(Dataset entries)

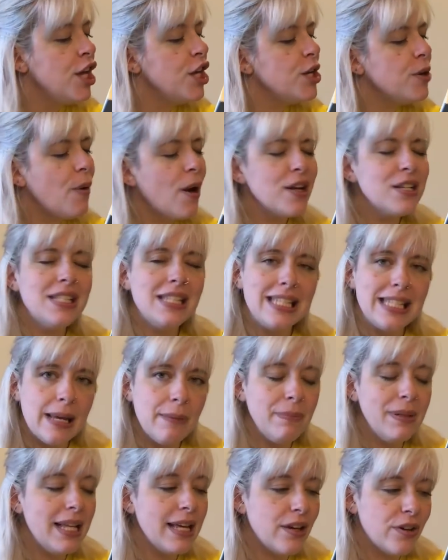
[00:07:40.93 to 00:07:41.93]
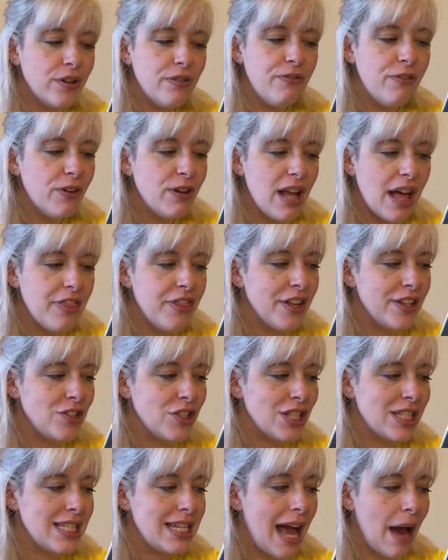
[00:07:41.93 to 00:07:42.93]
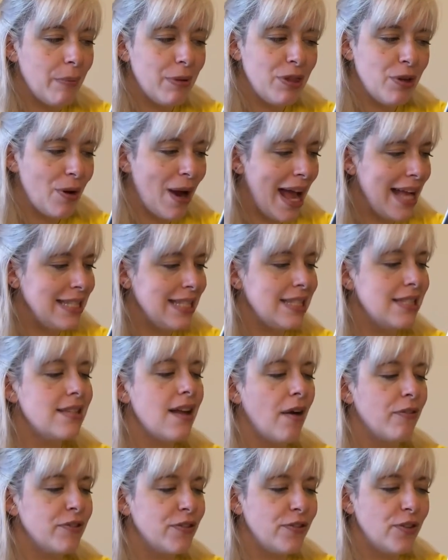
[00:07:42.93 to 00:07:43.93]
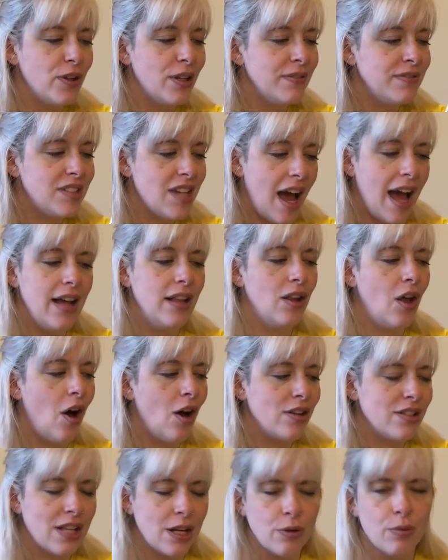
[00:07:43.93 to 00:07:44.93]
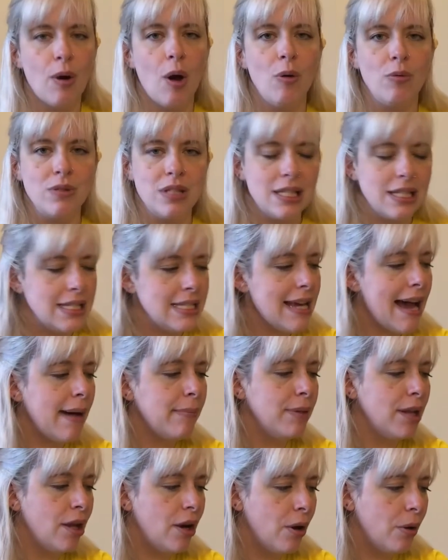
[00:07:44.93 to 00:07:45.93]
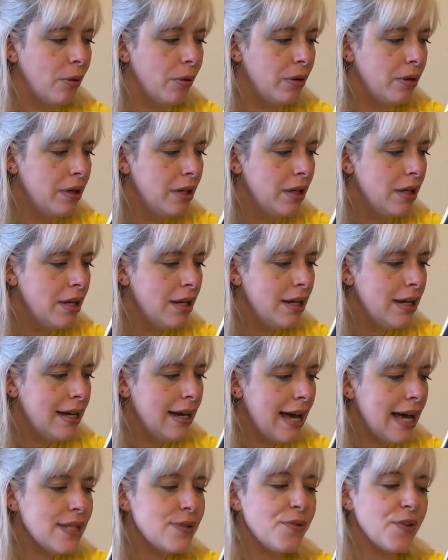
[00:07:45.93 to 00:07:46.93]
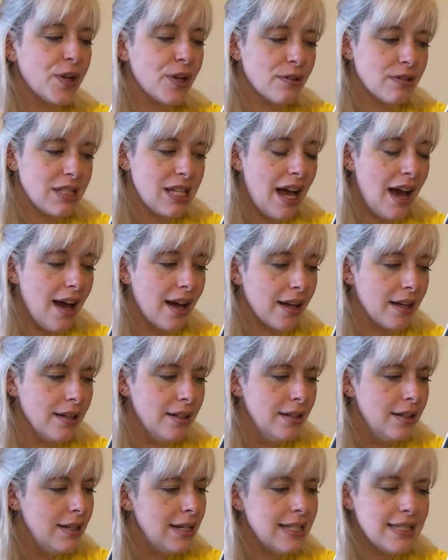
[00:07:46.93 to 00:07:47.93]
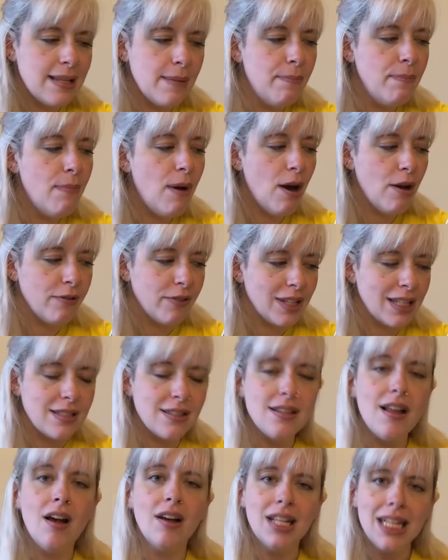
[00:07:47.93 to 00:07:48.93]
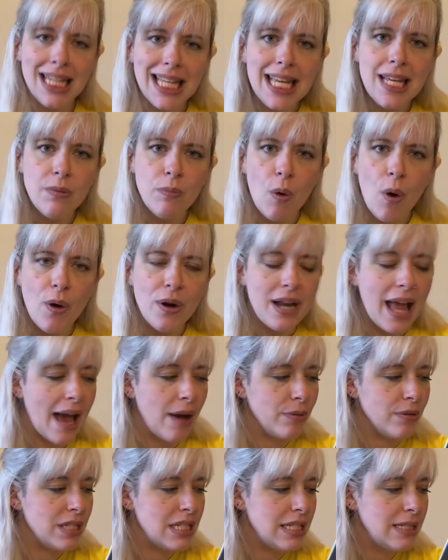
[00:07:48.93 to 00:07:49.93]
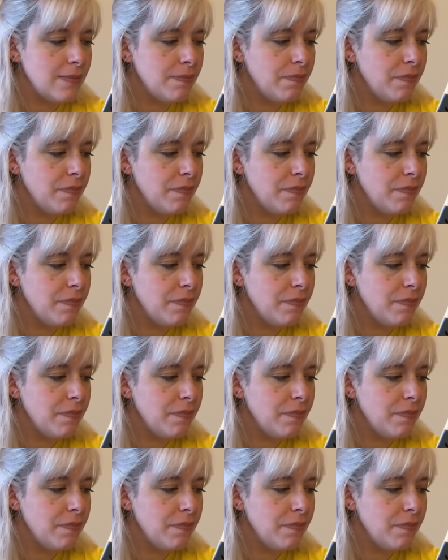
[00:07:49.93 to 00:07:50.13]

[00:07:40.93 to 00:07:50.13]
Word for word: You are simply good for nothing just now with your head stuffed full of dialogues and groans and tableaux. As for your tongue, it's a marvel it's not clean worn out.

== PROBLEM TO SOLVE ==
Repeat word for word, and nothing more, the lines between the line containing "[00:07:48.93 to 00:07:49.93]" and the last line of the records above, inclusive, without pictures.

== SOLUTION TO THIS EXERCISE ==
[00:07:48.93 to 00:07:49.93]
[00:07:49.93 to 00:07:50.13]

[00:07:40.93 to 00:07:50.13]
Word for word: You are simply good for nothing just now with your head stuffed full of dialogues and groans and tableaux. As for your tongue, it's a marvel it's not clean worn out.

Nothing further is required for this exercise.